Educator, Researcher, and Entrepreneur. Founding Director - AI Institute, NCR Professor, and Professor of Comuter SC & Engg, University of South Carolina. Earlier, LexisNexis Ohio Eminent Scholar. Executive Director, Ohio Center of Excellence in Knowledge-enabled Computing (Kno.e.sis) at Wright State University. Elected Fellow IEEE, AAAS, AAAI, ACM, and AAIA. Working towards a vision of Computing for Human Experience. His recent work has focused on knowledge-infused learning and neuro-symbolic AI, semantic-cognitive-perceptual computing, and semantics-empowered Physical-Cyber-Social computing. He coined the terms: Smart Data, Semantic Sensor Web, Semantic Perception, Citizen Sensing, etc.

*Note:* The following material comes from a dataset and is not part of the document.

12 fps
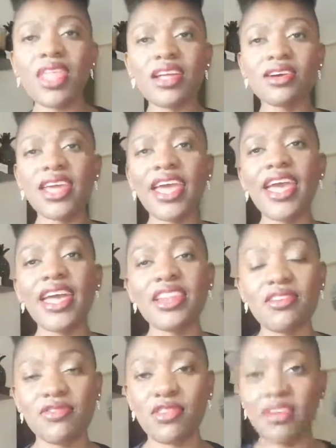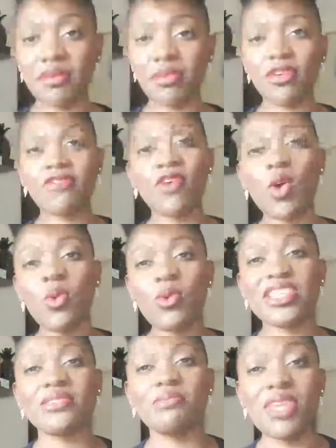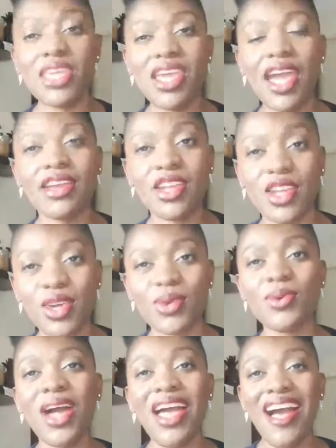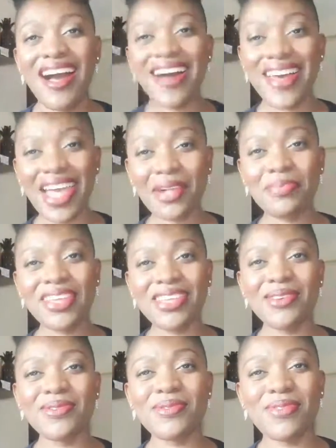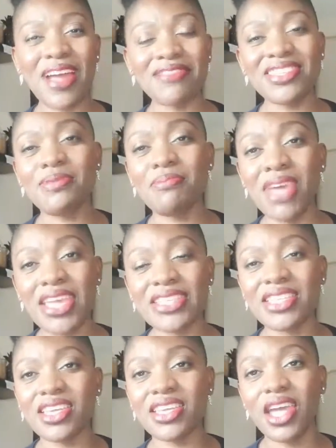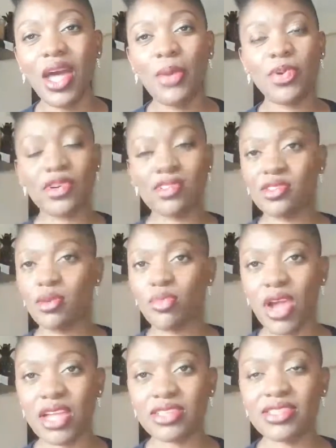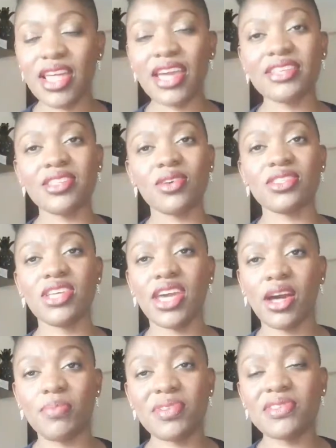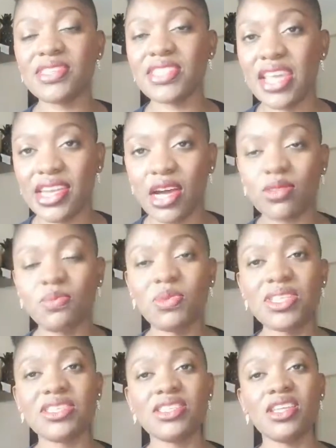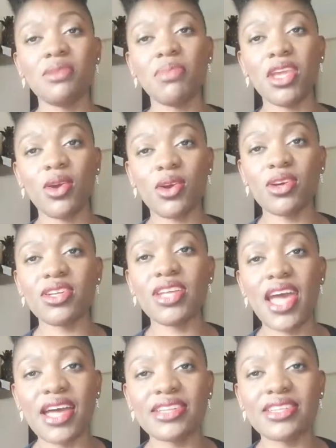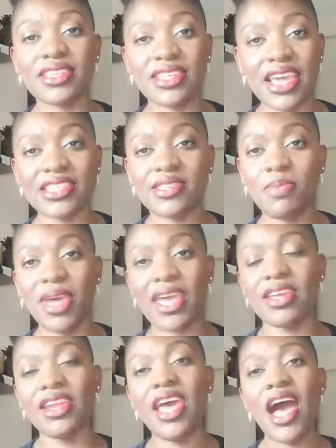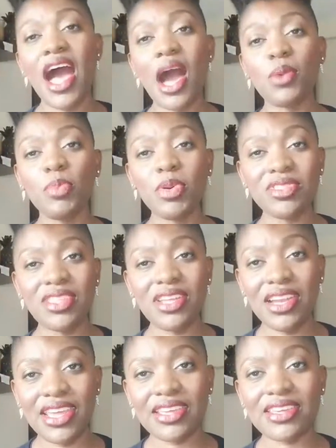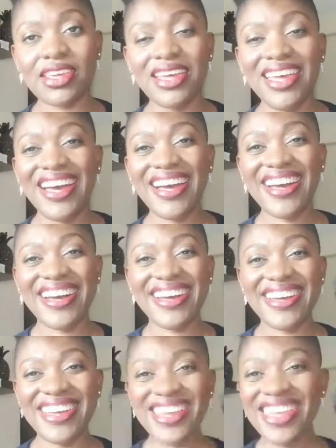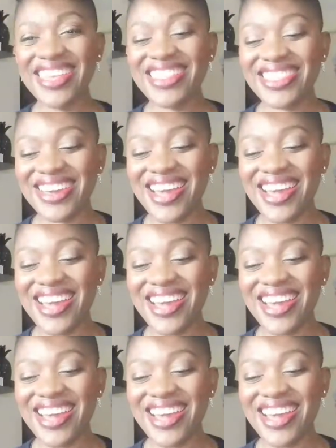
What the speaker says: Okay, end of November, 4 weeks, me and you are helping you craft an amazing personal brand that is going to help you stand out, be seen, be heard, and get paid. I will put the link in the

He has (co-)founded four companies, including the first Semantic Search company in 1999 that pioneered technology similar to what is found today in Google Semantic Search and Knowledge Graph, ezDI, which developed knowledge-infused clinical NLP/NLU, and Cognovi Labs at the intersection of emotion and AI. He is particularly proud of the success of his >45 Ph.D. advisees and postdocs.

Kristina Lerman

Kristina Lerman is a Project Leader at the Information Sciences Institute and holds a joint appointment as a Research Associate Professor in the USC Viterbi School of Engineering's Computer Science Department. Her research focuses on applying network-based and machine learning methods to problems in social data analysis and social computing.